### Instructions to follow
Taking the line with "[00:00:07.84]" as the first and the line with "[00:00:08.84]" as the last, set down exactly every line in that range from the entries below, and no more.

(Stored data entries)
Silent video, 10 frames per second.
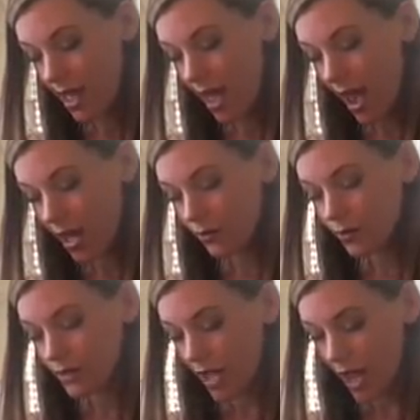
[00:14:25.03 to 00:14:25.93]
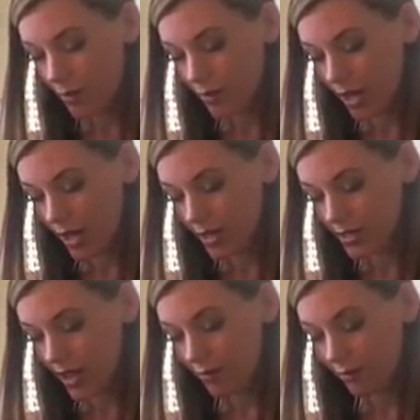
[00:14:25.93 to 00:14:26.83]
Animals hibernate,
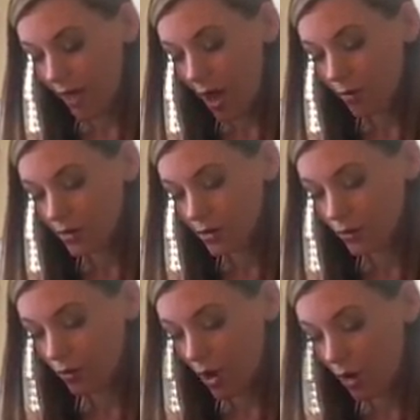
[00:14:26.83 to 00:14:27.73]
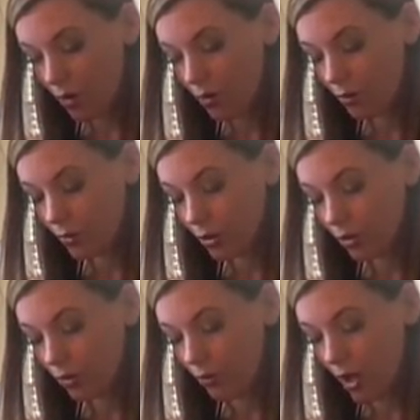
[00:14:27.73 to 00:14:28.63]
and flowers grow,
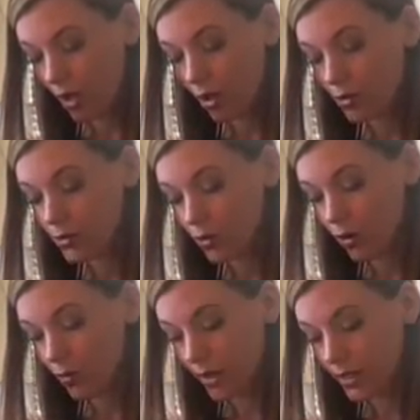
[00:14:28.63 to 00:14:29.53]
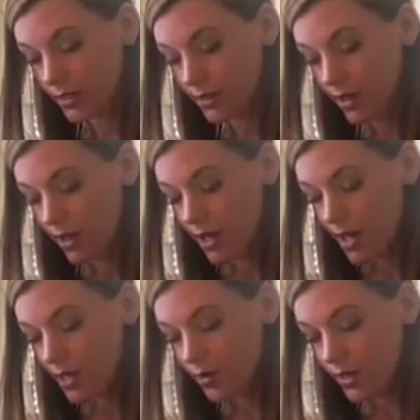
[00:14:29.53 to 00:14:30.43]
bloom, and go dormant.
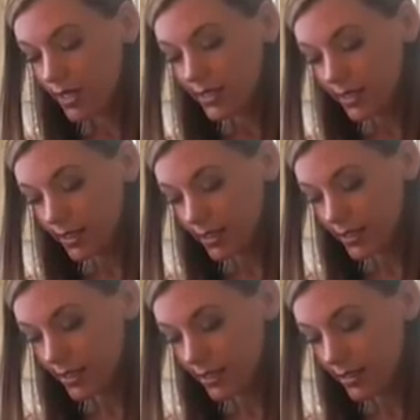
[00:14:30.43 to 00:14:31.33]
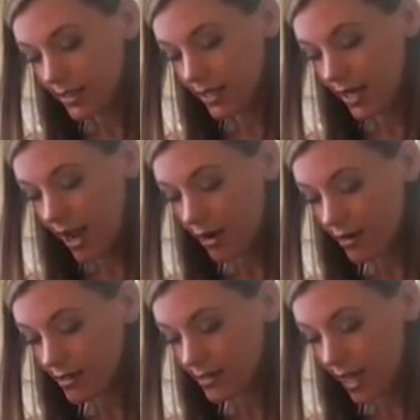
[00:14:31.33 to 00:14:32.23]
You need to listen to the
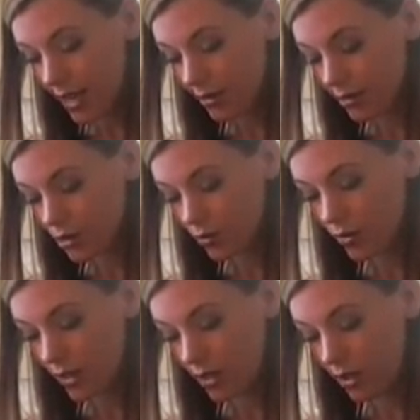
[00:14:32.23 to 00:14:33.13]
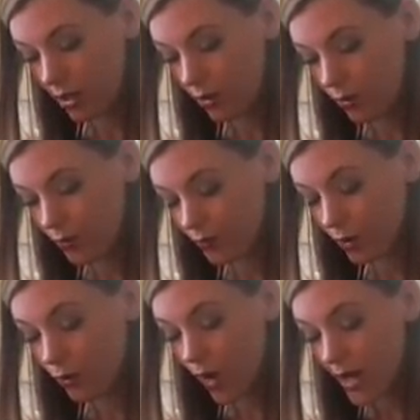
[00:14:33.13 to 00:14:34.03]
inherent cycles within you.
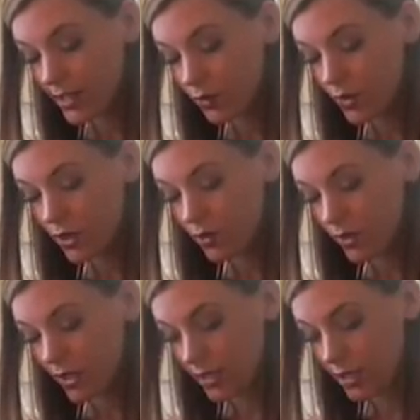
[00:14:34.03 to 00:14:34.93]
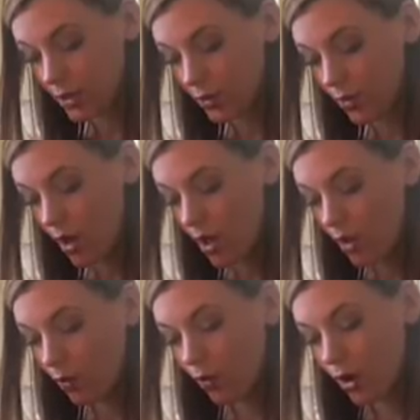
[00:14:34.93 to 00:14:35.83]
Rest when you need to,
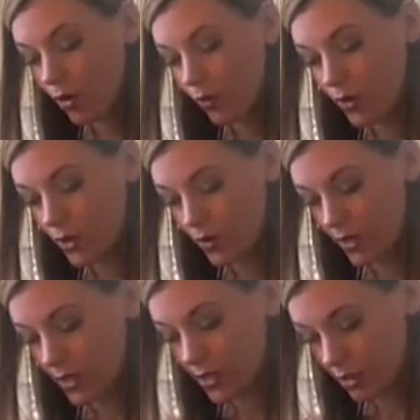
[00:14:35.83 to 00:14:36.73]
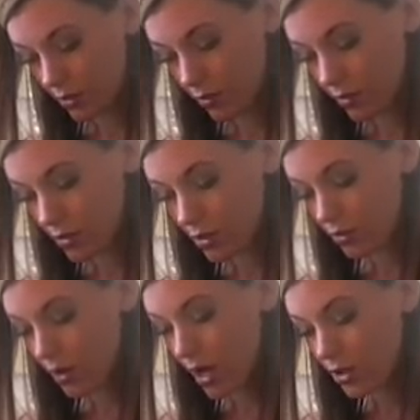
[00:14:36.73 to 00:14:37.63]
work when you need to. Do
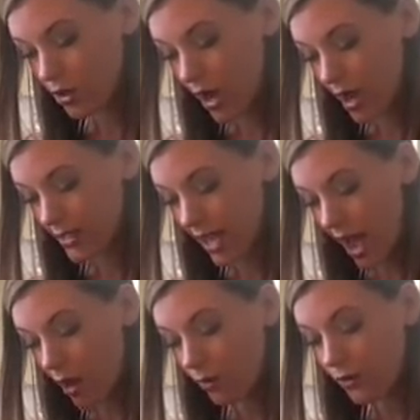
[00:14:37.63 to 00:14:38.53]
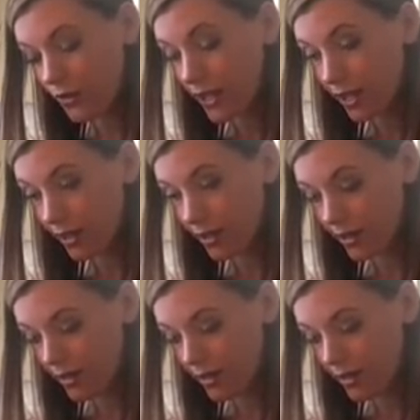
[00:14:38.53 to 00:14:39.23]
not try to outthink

--

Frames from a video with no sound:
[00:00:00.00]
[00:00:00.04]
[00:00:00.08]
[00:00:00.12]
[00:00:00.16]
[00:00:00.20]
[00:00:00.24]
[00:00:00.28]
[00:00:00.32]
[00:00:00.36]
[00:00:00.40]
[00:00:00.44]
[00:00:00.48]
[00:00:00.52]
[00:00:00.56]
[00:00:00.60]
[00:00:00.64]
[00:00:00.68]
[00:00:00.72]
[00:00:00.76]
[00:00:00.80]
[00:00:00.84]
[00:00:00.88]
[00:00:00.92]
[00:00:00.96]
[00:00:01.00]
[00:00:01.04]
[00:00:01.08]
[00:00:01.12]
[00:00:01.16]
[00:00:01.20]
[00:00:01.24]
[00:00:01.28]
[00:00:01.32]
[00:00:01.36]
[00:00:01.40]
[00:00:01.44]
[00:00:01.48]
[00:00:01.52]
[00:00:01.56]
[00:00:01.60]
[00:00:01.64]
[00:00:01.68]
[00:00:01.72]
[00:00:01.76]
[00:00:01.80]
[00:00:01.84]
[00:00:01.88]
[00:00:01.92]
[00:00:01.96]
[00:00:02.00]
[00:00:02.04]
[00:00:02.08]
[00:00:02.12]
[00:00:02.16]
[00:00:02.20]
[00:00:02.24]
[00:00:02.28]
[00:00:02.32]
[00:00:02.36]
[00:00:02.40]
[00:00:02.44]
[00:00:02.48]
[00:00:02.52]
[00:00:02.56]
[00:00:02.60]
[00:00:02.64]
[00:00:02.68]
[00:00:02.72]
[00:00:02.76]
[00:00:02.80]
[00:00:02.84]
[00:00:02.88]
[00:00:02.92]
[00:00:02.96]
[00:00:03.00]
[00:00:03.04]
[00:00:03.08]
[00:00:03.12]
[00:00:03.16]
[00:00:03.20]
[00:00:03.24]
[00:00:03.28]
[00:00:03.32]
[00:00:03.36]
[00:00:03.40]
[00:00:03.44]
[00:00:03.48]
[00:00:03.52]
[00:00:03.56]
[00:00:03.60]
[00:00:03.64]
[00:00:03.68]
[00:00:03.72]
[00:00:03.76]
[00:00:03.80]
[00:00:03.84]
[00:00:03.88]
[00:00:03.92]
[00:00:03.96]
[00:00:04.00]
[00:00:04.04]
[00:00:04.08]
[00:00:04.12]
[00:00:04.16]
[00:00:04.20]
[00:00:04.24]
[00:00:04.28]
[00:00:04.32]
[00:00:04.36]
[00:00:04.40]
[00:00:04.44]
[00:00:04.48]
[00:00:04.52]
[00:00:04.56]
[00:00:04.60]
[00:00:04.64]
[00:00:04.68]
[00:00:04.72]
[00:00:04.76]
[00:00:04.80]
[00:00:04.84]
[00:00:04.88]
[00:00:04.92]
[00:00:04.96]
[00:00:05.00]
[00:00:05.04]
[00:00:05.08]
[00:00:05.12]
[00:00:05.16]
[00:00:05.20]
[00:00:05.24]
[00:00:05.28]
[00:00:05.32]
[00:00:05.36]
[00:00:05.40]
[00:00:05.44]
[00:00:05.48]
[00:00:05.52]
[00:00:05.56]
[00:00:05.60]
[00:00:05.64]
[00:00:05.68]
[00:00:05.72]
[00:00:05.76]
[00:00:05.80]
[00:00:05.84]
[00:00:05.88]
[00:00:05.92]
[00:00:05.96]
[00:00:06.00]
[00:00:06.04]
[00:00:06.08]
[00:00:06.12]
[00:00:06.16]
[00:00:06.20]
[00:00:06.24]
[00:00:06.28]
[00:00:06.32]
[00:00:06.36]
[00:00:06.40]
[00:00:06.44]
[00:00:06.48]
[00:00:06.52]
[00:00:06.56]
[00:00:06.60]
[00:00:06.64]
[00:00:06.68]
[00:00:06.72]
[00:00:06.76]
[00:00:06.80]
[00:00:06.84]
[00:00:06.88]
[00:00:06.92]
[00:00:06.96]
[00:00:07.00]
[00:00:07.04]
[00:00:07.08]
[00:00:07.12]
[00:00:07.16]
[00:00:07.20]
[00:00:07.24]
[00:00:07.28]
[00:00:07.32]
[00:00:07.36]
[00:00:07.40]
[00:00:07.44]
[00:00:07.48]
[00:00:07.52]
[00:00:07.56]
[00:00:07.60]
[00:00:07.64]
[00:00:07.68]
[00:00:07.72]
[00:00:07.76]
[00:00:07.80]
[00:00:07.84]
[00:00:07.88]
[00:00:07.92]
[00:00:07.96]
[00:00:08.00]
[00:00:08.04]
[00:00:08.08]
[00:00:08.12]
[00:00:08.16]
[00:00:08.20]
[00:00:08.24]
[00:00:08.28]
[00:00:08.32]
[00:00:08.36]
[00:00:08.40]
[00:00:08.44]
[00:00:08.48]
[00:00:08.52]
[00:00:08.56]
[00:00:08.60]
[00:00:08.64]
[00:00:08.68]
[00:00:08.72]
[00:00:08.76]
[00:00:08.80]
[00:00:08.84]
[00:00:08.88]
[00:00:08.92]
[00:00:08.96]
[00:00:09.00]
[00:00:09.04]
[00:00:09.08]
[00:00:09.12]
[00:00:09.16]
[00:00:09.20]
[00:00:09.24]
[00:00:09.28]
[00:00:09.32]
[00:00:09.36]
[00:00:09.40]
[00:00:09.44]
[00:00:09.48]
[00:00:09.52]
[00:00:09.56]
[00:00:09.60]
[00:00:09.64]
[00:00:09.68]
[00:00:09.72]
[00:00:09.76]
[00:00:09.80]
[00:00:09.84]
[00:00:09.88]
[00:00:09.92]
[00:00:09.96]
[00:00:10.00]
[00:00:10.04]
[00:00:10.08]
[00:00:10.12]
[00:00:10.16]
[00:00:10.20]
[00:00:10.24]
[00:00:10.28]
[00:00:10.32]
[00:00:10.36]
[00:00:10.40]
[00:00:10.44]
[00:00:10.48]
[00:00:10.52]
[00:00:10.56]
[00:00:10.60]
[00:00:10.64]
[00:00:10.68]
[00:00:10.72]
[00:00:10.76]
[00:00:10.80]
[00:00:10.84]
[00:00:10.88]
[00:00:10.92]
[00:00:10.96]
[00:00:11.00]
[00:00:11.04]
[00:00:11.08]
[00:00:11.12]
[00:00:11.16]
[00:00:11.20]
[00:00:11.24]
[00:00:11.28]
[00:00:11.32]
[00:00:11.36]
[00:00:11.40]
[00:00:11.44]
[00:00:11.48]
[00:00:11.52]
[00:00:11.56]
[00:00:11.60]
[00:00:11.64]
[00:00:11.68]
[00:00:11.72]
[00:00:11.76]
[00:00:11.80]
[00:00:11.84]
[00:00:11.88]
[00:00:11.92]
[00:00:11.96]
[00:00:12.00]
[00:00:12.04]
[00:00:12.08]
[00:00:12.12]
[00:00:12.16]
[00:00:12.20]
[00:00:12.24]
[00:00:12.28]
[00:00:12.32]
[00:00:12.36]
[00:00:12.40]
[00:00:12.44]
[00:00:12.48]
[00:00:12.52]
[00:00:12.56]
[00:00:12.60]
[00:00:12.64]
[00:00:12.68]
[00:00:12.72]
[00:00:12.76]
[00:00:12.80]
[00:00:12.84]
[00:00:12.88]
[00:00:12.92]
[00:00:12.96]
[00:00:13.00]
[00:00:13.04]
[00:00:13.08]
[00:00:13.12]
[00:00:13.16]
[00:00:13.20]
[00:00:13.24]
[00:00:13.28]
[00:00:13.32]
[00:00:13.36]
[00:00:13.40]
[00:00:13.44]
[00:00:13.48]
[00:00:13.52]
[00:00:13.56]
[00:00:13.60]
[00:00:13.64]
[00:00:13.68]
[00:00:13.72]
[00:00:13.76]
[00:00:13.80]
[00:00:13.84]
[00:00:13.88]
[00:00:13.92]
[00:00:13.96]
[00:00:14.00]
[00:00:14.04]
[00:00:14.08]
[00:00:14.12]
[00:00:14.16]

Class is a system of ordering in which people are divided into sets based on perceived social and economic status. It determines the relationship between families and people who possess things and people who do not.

==

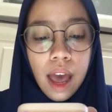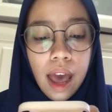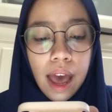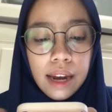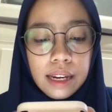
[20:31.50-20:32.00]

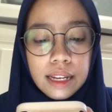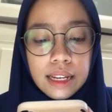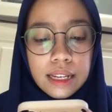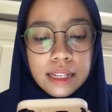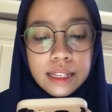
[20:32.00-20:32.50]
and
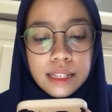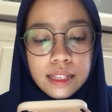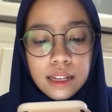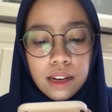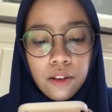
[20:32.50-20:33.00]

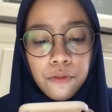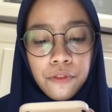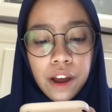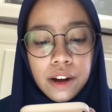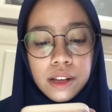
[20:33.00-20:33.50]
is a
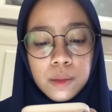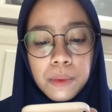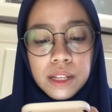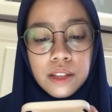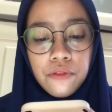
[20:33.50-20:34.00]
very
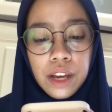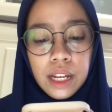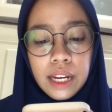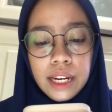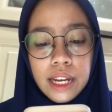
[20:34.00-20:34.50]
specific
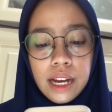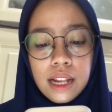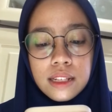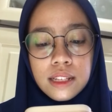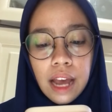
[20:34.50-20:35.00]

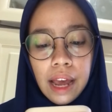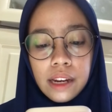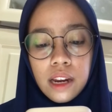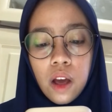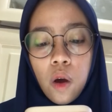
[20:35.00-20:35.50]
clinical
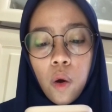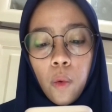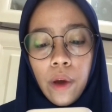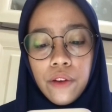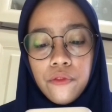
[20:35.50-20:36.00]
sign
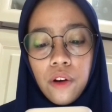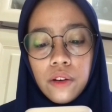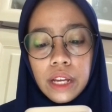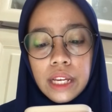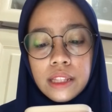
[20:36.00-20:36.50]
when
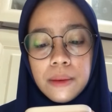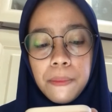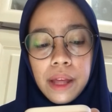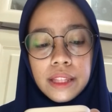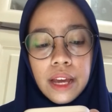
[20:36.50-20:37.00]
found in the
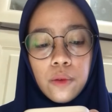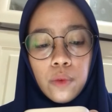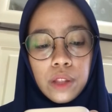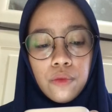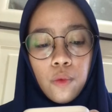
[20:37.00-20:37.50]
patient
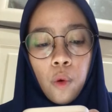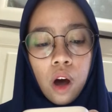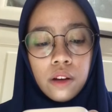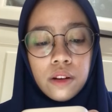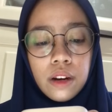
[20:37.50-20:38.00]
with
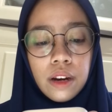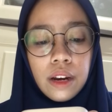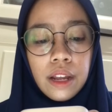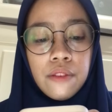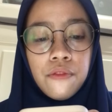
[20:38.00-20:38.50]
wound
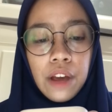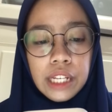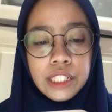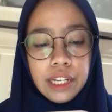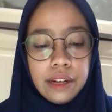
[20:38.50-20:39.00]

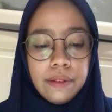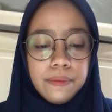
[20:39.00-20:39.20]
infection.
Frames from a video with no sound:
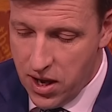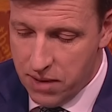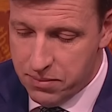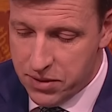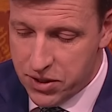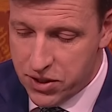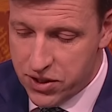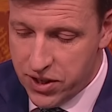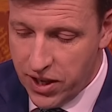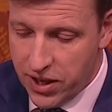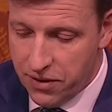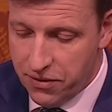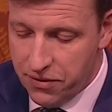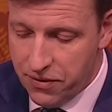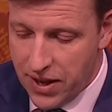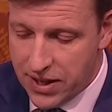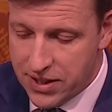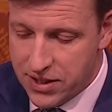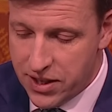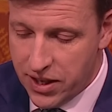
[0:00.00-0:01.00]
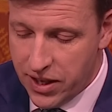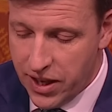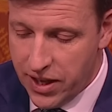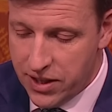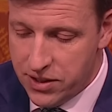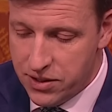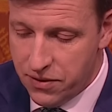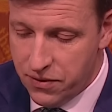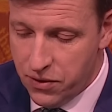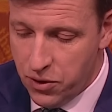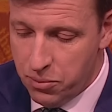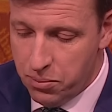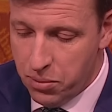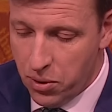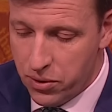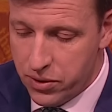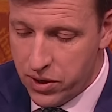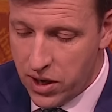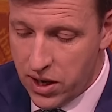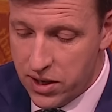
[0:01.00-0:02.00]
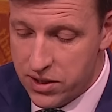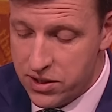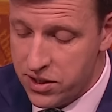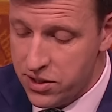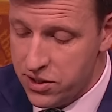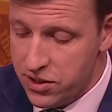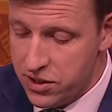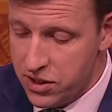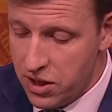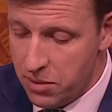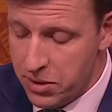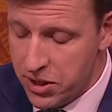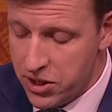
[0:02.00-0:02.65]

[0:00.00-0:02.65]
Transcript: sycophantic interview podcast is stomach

### Exercise solution
[00:00:07.84]
[00:00:07.88]
[00:00:07.92]
[00:00:07.96]
[00:00:08.00]
[00:00:08.04]
[00:00:08.08]
[00:00:08.12]
[00:00:08.16]
[00:00:08.20]
[00:00:08.24]
[00:00:08.28]
[00:00:08.32]
[00:00:08.36]
[00:00:08.40]
[00:00:08.44]
[00:00:08.48]
[00:00:08.52]
[00:00:08.56]
[00:00:08.60]
[00:00:08.64]
[00:00:08.68]
[00:00:08.72]
[00:00:08.76]
[00:00:08.80]
[00:00:08.84]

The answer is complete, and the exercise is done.